* [Task directions]: Transcribe, starting at the line with "Silent video, 10 frames per second." and ending at the line with "[0:10.00-0:11.00]", every line of the material below exactly, but leave out the pictures and anything outside that span.

[[ Data for the task open ]]

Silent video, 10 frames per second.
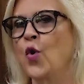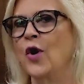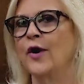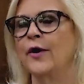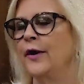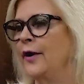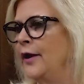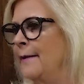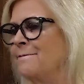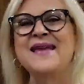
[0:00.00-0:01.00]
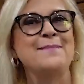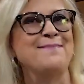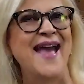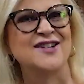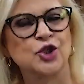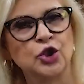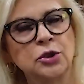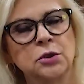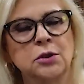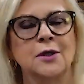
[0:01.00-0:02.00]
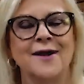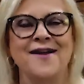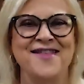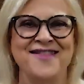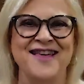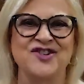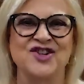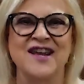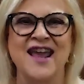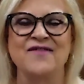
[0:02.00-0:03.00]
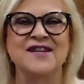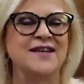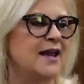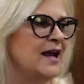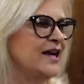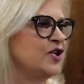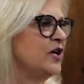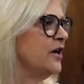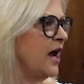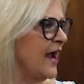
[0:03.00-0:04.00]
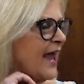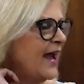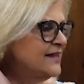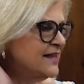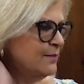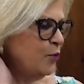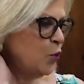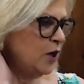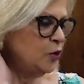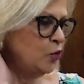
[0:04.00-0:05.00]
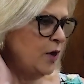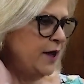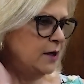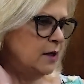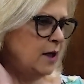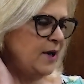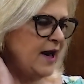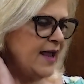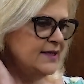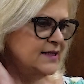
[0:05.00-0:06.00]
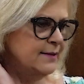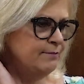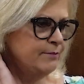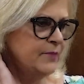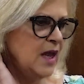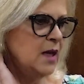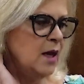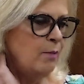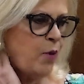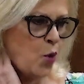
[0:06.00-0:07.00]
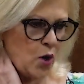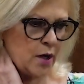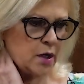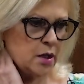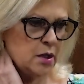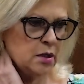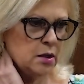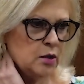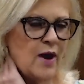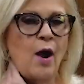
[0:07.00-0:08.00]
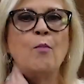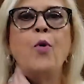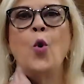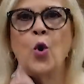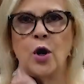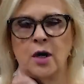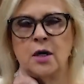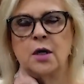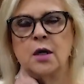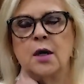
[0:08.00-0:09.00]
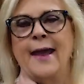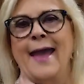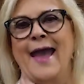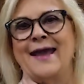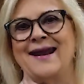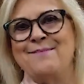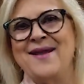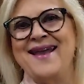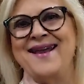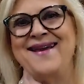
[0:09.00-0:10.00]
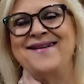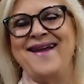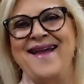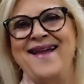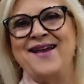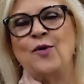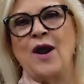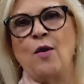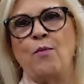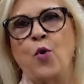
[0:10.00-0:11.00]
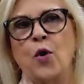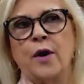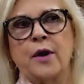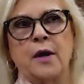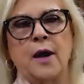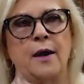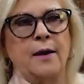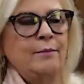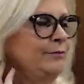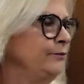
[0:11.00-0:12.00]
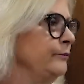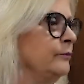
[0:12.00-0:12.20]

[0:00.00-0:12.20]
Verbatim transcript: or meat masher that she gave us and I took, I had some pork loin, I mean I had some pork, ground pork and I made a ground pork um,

[[ Data for the task closed ]]
[[ Data for the task open ]]

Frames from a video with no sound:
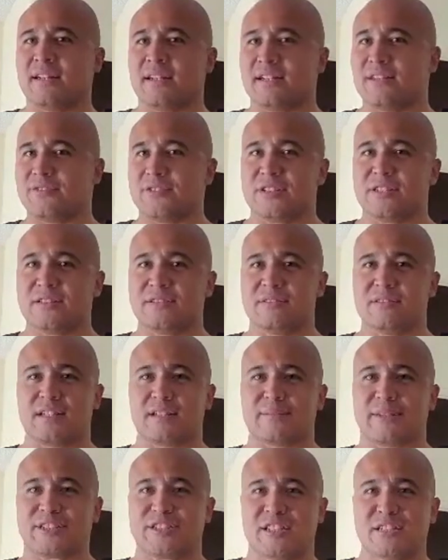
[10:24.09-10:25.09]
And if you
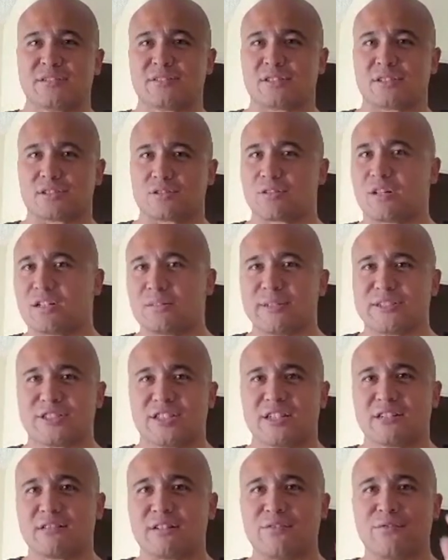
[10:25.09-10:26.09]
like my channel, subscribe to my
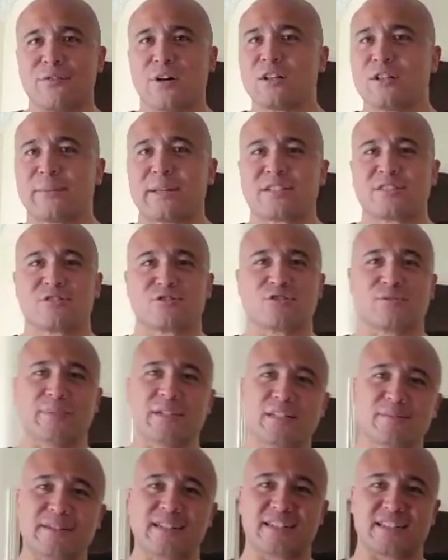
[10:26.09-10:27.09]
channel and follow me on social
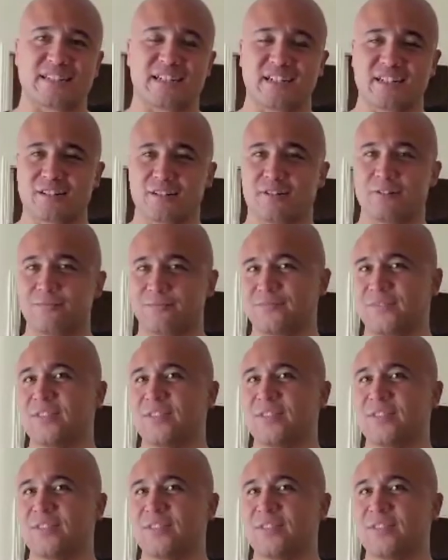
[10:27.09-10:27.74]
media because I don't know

[[ Data for the task closed ]]
[[ Data for the task open ]]

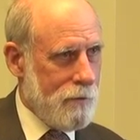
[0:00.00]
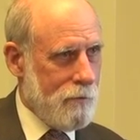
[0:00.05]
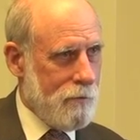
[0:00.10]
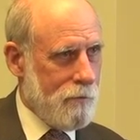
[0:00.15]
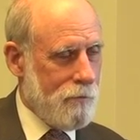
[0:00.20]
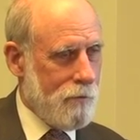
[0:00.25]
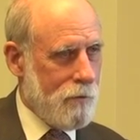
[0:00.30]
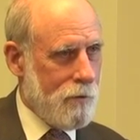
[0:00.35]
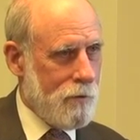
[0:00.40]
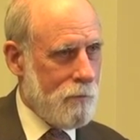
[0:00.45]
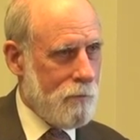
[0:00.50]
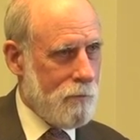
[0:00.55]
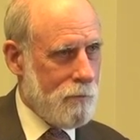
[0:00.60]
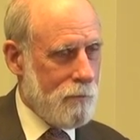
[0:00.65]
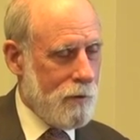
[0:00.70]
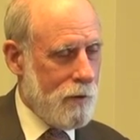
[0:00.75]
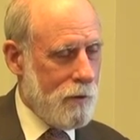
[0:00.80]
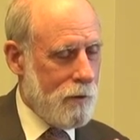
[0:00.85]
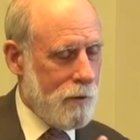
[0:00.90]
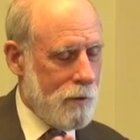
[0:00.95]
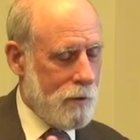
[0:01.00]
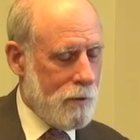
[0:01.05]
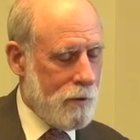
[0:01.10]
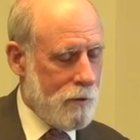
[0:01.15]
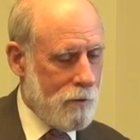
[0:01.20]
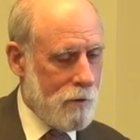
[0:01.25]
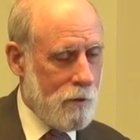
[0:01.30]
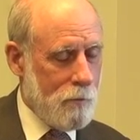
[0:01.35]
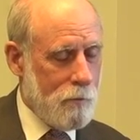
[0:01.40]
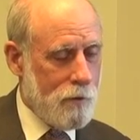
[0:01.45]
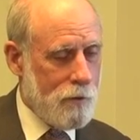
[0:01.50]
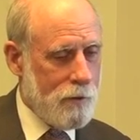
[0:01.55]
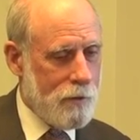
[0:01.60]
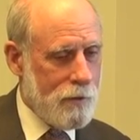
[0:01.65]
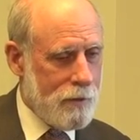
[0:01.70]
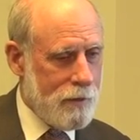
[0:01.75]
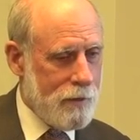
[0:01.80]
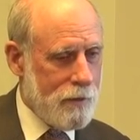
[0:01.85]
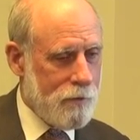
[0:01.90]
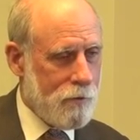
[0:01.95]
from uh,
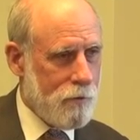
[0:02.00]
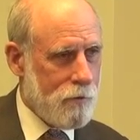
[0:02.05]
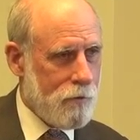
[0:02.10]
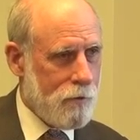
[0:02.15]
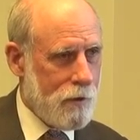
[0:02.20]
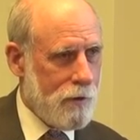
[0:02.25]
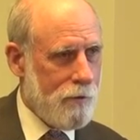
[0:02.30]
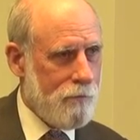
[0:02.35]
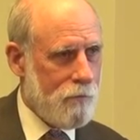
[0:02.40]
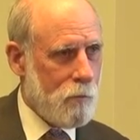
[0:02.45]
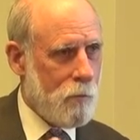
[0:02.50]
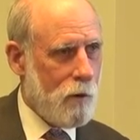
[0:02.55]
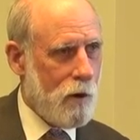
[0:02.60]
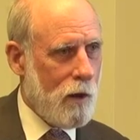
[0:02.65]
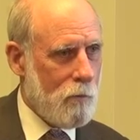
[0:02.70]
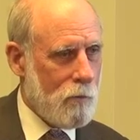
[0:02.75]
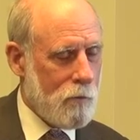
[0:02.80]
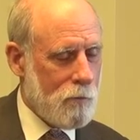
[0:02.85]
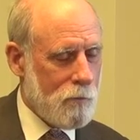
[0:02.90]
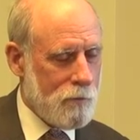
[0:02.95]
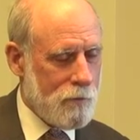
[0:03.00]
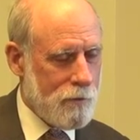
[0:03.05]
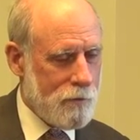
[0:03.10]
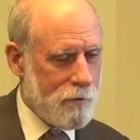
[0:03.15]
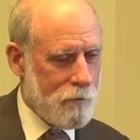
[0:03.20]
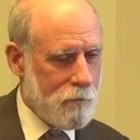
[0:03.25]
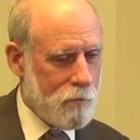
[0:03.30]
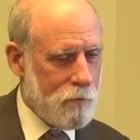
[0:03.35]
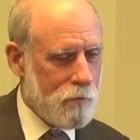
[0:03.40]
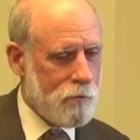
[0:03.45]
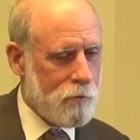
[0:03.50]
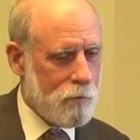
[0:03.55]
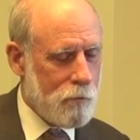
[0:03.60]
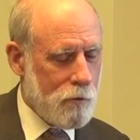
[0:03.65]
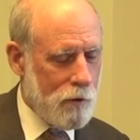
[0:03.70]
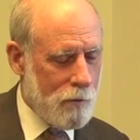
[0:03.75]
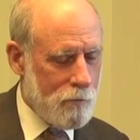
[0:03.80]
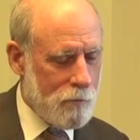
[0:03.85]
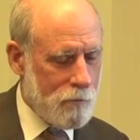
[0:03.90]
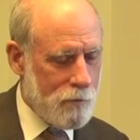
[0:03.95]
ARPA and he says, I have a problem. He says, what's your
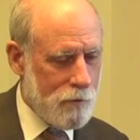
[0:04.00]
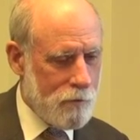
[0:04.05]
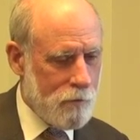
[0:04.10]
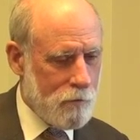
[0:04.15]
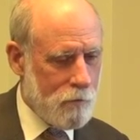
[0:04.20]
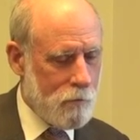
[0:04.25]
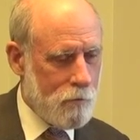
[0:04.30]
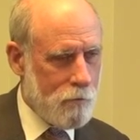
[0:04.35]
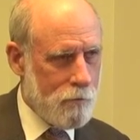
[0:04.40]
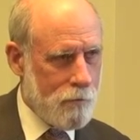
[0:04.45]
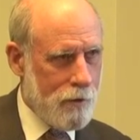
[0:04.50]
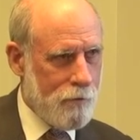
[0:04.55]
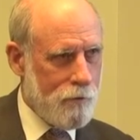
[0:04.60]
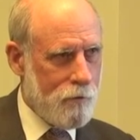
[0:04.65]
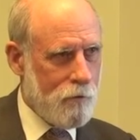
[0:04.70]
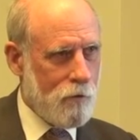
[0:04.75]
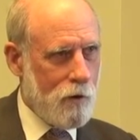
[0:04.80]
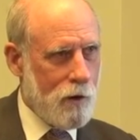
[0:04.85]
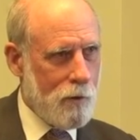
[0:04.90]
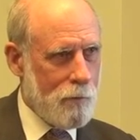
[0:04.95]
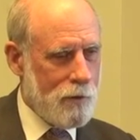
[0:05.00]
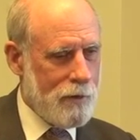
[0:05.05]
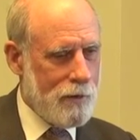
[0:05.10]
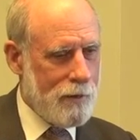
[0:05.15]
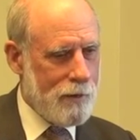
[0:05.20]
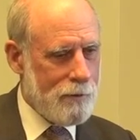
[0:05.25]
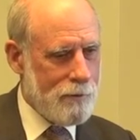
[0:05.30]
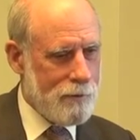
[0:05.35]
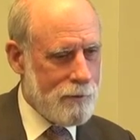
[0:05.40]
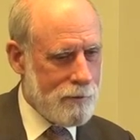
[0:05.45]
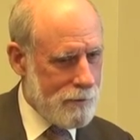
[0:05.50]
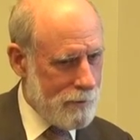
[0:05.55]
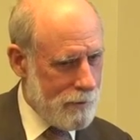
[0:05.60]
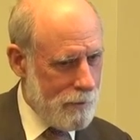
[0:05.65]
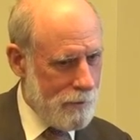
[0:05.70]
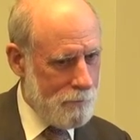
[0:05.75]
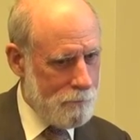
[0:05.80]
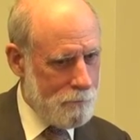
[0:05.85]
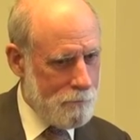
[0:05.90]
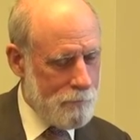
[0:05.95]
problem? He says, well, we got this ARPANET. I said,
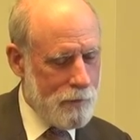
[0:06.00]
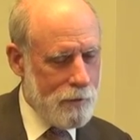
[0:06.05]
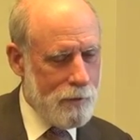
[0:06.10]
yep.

[[ Data for the task closed ]]

* [Response]:
Silent video, 10 frames per second.
[0:00.00-0:01.00]
[0:01.00-0:02.00]
[0:02.00-0:03.00]
[0:03.00-0:04.00]
[0:04.00-0:05.00]
[0:05.00-0:06.00]
[0:06.00-0:07.00]
[0:07.00-0:08.00]
[0:08.00-0:09.00]
[0:09.00-0:10.00]
[0:10.00-0:11.00]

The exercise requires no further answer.